In the 1970s, the industry was in decline, in the face of heightened public awareness of tobacco’s effects on health, and manufacturers challenging the level of government protection for growers. They argued against enforced local tobacco content when they could import tobacco more cheaply. A new Tobacco Act in 1974, however, maintained the 30% local-content rule. It attempted to combine flexibility with certainty in production by requiring manufacturers to give growers forecasts of their needs.

End of an industry

By the end of the 1970s many protected industries were being scrutinised. The government announced in 1980 that over five years, the licensing system for tobacco growing would come to an end. The local content requirement would be phased out even faster, so tobacco was no more protected than any other similar crop. Growers and their allies lobbied for a slower transition with more certainty. There was an exodus from tobacco growing, and government payouts helped growers shift to other crops. The last commercial tobacco crop was planted in 1995. 

Footnotes
    • Patricia K. O’Shea, The golden harvest: a history of tobacco growing in New Zealand.
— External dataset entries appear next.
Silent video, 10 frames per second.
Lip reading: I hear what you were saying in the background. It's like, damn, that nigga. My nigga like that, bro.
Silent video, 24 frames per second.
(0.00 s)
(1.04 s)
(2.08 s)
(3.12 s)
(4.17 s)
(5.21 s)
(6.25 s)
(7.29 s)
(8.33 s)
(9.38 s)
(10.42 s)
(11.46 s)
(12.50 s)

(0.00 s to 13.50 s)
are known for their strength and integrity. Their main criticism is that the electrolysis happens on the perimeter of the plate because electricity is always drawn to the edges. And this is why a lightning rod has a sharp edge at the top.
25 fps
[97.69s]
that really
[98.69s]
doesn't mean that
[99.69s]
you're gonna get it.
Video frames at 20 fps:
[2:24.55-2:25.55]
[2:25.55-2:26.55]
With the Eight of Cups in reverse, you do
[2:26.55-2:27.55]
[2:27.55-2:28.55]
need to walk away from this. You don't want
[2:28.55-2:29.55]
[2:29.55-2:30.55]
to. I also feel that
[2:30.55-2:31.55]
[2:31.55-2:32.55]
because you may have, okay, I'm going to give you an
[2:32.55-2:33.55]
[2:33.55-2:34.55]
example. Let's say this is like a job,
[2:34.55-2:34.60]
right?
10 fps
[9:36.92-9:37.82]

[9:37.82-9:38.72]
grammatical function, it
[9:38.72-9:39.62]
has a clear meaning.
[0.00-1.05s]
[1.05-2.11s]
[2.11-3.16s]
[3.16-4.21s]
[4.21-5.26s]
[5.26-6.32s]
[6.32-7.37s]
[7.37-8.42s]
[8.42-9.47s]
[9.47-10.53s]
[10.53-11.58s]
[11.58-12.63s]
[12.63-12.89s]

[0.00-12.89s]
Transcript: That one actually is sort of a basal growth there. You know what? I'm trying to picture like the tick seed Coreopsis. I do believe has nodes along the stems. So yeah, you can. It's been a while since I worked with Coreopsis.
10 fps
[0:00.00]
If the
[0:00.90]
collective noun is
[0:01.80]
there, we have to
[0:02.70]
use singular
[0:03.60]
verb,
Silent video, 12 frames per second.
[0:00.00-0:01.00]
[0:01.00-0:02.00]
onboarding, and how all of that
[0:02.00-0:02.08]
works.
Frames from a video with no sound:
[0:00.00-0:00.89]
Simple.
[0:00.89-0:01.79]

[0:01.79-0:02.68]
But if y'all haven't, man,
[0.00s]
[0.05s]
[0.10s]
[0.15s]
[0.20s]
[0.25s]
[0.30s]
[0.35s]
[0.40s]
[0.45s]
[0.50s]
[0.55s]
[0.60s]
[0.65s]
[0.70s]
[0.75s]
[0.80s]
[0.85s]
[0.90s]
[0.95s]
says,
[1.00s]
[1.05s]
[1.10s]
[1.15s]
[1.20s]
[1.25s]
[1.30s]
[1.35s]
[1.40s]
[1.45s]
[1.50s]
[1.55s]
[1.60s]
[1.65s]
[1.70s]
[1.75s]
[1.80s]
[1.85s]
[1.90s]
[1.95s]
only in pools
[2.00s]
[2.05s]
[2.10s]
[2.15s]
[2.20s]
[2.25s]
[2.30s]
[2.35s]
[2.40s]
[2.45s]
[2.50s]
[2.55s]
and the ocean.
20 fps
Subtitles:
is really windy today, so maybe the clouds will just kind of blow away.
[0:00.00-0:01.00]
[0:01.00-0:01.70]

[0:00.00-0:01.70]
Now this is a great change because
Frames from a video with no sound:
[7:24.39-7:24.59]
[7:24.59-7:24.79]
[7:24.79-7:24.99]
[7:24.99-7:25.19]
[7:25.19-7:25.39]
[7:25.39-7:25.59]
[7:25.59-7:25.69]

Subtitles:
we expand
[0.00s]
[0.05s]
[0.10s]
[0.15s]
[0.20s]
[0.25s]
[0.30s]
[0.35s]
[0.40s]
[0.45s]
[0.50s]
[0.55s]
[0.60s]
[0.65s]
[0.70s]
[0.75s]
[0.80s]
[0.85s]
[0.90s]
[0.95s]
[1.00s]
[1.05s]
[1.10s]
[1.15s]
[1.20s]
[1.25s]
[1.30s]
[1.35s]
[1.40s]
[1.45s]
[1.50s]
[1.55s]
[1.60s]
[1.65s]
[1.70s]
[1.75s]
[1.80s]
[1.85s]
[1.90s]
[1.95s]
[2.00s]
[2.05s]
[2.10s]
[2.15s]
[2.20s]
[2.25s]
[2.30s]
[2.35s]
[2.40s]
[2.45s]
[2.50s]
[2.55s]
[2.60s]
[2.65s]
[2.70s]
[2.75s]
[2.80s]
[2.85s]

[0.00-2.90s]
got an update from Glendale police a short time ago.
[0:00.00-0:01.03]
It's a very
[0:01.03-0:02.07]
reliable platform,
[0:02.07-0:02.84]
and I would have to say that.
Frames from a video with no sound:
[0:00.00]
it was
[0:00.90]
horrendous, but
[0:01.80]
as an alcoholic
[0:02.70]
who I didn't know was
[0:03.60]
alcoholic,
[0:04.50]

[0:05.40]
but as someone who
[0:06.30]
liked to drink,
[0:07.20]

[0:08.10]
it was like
Christchurch: Hazard Press, 1997, p. 64. › Back

Hemp

Hemp is the fibre of the cannabis plant (Cannabis sativa). Cannabis varieties grown legally in New Zealand for their fibre are known as industrial hemp and have a much lower narcotic content than the illicit varieties (which are about 75 times as strong). More potent varieties are cultivated illegally for drug use.

Hemp fibres are very long, making them desirable for manufacturing rope, fabric and other products. The seed oil contains essential fatty acids, and has similar health-giving properties to fish and flax-seed oils.

History of use

In the 1900s hemp-seed oil was a common ingredient in imported patent medicines, being prescribed for ailments such as gastric illnesses, rheumatism, headaches, and menstrual cramps. In the 1890s, the nun and nurse Suzanne Aubert reputedly grew hemp up the Whanganui River at Jerusalem and made her own remedies. Hemp was also recommended for natural insect control in orchards, but it was never grown intensively as a crop in New Zealand. Confusingly, native flax (Phormium tenax) was sometimes also called hemp.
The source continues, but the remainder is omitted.